Problem description = All records are to be printed again exactly as they appear.

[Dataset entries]
::::::

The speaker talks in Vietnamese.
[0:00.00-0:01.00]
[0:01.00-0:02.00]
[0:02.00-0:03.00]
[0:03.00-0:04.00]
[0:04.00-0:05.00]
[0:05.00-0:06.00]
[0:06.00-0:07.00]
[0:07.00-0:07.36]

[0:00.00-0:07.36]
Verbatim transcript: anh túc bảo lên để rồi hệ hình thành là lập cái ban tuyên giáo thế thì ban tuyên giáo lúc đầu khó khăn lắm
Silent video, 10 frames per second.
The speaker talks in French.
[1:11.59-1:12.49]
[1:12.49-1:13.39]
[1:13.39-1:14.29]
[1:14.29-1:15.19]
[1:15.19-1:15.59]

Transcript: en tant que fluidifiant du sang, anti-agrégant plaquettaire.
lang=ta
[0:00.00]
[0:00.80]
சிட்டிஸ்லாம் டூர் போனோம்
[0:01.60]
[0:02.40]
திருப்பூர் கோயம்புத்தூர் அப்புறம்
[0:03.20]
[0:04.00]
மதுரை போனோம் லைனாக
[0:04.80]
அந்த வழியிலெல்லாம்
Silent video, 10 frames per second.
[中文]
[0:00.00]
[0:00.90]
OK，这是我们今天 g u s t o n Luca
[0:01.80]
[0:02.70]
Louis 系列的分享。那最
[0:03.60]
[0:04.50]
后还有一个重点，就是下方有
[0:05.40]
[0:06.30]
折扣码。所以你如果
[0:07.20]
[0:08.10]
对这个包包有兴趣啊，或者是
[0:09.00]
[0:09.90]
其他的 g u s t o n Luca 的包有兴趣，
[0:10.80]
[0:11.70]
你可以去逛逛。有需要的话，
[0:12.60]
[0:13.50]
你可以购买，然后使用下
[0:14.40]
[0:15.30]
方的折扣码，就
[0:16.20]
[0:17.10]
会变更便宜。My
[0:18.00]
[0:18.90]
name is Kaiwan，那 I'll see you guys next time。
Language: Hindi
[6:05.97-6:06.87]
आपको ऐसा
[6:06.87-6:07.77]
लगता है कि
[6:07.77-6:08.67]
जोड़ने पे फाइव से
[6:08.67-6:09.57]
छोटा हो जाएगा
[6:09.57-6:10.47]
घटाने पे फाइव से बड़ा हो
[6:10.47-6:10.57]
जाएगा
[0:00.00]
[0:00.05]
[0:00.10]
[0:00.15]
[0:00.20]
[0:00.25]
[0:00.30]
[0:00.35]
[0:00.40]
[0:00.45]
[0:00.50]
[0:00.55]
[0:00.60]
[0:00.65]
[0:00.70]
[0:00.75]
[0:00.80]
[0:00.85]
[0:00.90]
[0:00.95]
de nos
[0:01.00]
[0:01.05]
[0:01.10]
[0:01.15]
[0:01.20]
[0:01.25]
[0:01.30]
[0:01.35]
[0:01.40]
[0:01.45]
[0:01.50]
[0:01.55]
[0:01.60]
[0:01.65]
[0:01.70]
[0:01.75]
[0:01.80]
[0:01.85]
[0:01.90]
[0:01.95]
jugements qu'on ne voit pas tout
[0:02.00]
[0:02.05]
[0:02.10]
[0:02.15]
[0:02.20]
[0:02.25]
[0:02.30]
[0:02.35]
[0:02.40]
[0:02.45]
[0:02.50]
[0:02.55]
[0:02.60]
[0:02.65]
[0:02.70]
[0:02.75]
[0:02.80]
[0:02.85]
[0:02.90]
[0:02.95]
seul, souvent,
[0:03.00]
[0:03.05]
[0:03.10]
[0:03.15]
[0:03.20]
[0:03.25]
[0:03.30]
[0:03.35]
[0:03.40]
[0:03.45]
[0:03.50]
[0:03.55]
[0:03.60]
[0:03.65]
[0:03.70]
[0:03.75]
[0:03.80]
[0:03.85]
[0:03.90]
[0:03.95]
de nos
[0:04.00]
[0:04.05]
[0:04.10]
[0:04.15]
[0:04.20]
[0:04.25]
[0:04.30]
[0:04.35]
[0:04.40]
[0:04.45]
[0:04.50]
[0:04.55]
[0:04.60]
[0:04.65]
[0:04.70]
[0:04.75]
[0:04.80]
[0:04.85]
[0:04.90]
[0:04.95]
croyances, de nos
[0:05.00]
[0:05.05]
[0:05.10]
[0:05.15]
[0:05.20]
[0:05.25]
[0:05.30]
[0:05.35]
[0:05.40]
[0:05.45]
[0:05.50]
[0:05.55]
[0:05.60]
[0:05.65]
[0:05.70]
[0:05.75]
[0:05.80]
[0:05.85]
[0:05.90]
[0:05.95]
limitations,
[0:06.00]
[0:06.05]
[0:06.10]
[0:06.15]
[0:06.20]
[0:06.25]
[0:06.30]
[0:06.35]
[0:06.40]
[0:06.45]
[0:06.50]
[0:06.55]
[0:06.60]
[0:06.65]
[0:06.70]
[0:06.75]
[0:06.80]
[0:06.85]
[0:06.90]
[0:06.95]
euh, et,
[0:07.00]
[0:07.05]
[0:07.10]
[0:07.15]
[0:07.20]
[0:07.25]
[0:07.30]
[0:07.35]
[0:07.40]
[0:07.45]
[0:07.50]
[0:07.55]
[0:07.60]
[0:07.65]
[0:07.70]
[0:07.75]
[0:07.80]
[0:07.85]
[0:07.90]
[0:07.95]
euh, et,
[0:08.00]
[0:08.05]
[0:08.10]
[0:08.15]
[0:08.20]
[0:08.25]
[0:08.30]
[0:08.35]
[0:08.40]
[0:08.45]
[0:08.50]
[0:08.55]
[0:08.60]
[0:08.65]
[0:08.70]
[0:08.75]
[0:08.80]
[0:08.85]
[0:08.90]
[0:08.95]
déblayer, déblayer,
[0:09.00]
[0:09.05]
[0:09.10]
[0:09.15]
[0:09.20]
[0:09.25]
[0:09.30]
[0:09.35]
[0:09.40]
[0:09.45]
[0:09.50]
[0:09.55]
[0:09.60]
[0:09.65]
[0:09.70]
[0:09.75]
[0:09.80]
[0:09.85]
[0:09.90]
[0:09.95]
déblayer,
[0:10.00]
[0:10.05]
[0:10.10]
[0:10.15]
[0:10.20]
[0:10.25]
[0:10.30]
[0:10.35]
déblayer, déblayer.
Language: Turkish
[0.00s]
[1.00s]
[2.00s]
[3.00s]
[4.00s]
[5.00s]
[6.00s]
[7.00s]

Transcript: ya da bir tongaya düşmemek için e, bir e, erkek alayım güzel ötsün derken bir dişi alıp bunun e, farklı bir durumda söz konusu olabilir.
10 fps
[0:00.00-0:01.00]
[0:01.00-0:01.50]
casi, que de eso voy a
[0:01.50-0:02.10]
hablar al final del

::::::

Solution =
The speaker talks in Vietnamese.
[0:00.00-0:01.00]
[0:01.00-0:02.00]
[0:02.00-0:03.00]
[0:03.00-0:04.00]
[0:04.00-0:05.00]
[0:05.00-0:06.00]
[0:06.00-0:07.00]
[0:07.00-0:07.36]

[0:00.00-0:07.36]
Verbatim transcript: anh túc bảo lên để rồi hệ hình thành là lập cái ban tuyên giáo thế thì ban tuyên giáo lúc đầu khó khăn lắm
Silent video, 10 frames per second.
The speaker talks in French.
[1:11.59-1:12.49]
[1:12.49-1:13.39]
[1:13.39-1:14.29]
[1:14.29-1:15.19]
[1:15.19-1:15.59]

Transcript: en tant que fluidifiant du sang, anti-agrégant plaquettaire.
lang=ta
[0:00.00]
[0:00.80]
சிட்டிஸ்லாம் டூர் போனோம்
[0:01.60]
[0:02.40]
திருப்பூர் கோயம்புத்தூர் அப்புறம்
[0:03.20]
[0:04.00]
மதுரை போனோம் லைனாக
[0:04.80]
அந்த வழியிலெல்லாம்
Silent video, 10 frames per second.
[中文]
[0:00.00]
[0:00.90]
OK，这是我们今天 g u s t o n Luca
[0:01.80]
[0:02.70]
Louis 系列的分享。那最
[0:03.60]
[0:04.50]
后还有一个重点，就是下方有
[0:05.40]
[0:06.30]
折扣码。所以你如果
[0:07.20]
[0:08.10]
对这个包包有兴趣啊，或者是
[0:09.00]
[0:09.90]
其他的 g u s t o n Luca 的包有兴趣，
[0:10.80]
[0:11.70]
你可以去逛逛。有需要的话，
[0:12.60]
[0:13.50]
你可以购买，然后使用下
[0:14.40]
[0:15.30]
方的折扣码，就
[0:16.20]
[0:17.10]
会变更便宜。My
[0:18.00]
[0:18.90]
name is Kaiwan，那 I'll see you guys next time。
Language: Hindi
[6:05.97-6:06.87]
आपको ऐसा
[6:06.87-6:07.77]
लगता है कि
[6:07.77-6:08.67]
जोड़ने पे फाइव से
[6:08.67-6:09.57]
छोटा हो जाएगा
[6:09.57-6:10.47]
घटाने पे फाइव से बड़ा हो
[6:10.47-6:10.57]
जाएगा
[0:00.00]
[0:00.05]
[0:00.10]
[0:00.15]
[0:00.20]
[0:00.25]
[0:00.30]
[0:00.35]
[0:00.40]
[0:00.45]
[0:00.50]
[0:00.55]
[0:00.60]
[0:00.65]
[0:00.70]
[0:00.75]
[0:00.80]
[0:00.85]
[0:00.90]
[0:00.95]
de nos
[0:01.00]
[0:01.05]
[0:01.10]
[0:01.15]
[0:01.20]
[0:01.25]
[0:01.30]
[0:01.35]
[0:01.40]
[0:01.45]
[0:01.50]
[0:01.55]
[0:01.60]
[0:01.65]
[0:01.70]
[0:01.75]
[0:01.80]
[0:01.85]
[0:01.90]
[0:01.95]
jugements qu'on ne voit pas tout
[0:02.00]
[0:02.05]
[0:02.10]
[0:02.15]
[0:02.20]
[0:02.25]
[0:02.30]
[0:02.35]
[0:02.40]
[0:02.45]
[0:02.50]
[0:02.55]
[0:02.60]
[0:02.65]
[0:02.70]
[0:02.75]
[0:02.80]
[0:02.85]
[0:02.90]
[0:02.95]
seul, souvent,
[0:03.00]
[0:03.05]
[0:03.10]
[0:03.15]
[0:03.20]
[0:03.25]
[0:03.30]
[0:03.35]
[0:03.40]
[0:03.45]
[0:03.50]
[0:03.55]
[0:03.60]
[0:03.65]
[0:03.70]
[0:03.75]
[0:03.80]
[0:03.85]
[0:03.90]
[0:03.95]
de nos
[0:04.00]
[0:04.05]
[0:04.10]
[0:04.15]
[0:04.20]
[0:04.25]
[0:04.30]
[0:04.35]
[0:04.40]
[0:04.45]
[0:04.50]
[0:04.55]
[0:04.60]
[0:04.65]
[0:04.70]
[0:04.75]
[0:04.80]
[0:04.85]
[0:04.90]
[0:04.95]
croyances, de nos
[0:05.00]
[0:05.05]
[0:05.10]
[0:05.15]
[0:05.20]
[0:05.25]
[0:05.30]
[0:05.35]
[0:05.40]
[0:05.45]
[0:05.50]
[0:05.55]
[0:05.60]
[0:05.65]
[0:05.70]
[0:05.75]
[0:05.80]
[0:05.85]
[0:05.90]
[0:05.95]
limitations,
[0:06.00]
[0:06.05]
[0:06.10]
[0:06.15]
[0:06.20]
[0:06.25]
[0:06.30]
[0:06.35]
[0:06.40]
[0:06.45]
[0:06.50]
[0:06.55]
[0:06.60]
[0:06.65]
[0:06.70]
[0:06.75]
[0:06.80]
[0:06.85]
[0:06.90]
[0:06.95]
euh, et,
[0:07.00]
[0:07.05]
[0:07.10]
[0:07.15]
[0:07.20]
[0:07.25]
[0:07.30]
[0:07.35]
[0:07.40]
[0:07.45]
[0:07.50]
[0:07.55]
[0:07.60]
[0:07.65]
[0:07.70]
[0:07.75]
[0:07.80]
[0:07.85]
[0:07.90]
[0:07.95]
euh, et,
[0:08.00]
[0:08.05]
[0:08.10]
[0:08.15]
[0:08.20]
[0:08.25]
[0:08.30]
[0:08.35]
[0:08.40]
[0:08.45]
[0:08.50]
[0:08.55]
[0:08.60]
[0:08.65]
[0:08.70]
[0:08.75]
[0:08.80]
[0:08.85]
[0:08.90]
[0:08.95]
déblayer, déblayer,
[0:09.00]
[0:09.05]
[0:09.10]
[0:09.15]
[0:09.20]
[0:09.25]
[0:09.30]
[0:09.35]
[0:09.40]
[0:09.45]
[0:09.50]
[0:09.55]
[0:09.60]
[0:09.65]
[0:09.70]
[0:09.75]
[0:09.80]
[0:09.85]
[0:09.90]
[0:09.95]
déblayer,
[0:10.00]
[0:10.05]
[0:10.10]
[0:10.15]
[0:10.20]
[0:10.25]
[0:10.30]
[0:10.35]
déblayer, déblayer.
Language: Turkish
[0.00s]
[1.00s]
[2.00s]
[3.00s]
[4.00s]
[5.00s]
[6.00s]
[7.00s]

Transcript: ya da bir tongaya düşmemek için e, bir e, erkek alayım güzel ötsün derken bir dişi alıp bunun e, farklı bir durumda söz konusu olabilir.
10 fps
[0:00.00-0:01.00]
[0:01.00-0:01.50]
casi, que de eso voy a
[0:01.50-0:02.10]
hablar al final del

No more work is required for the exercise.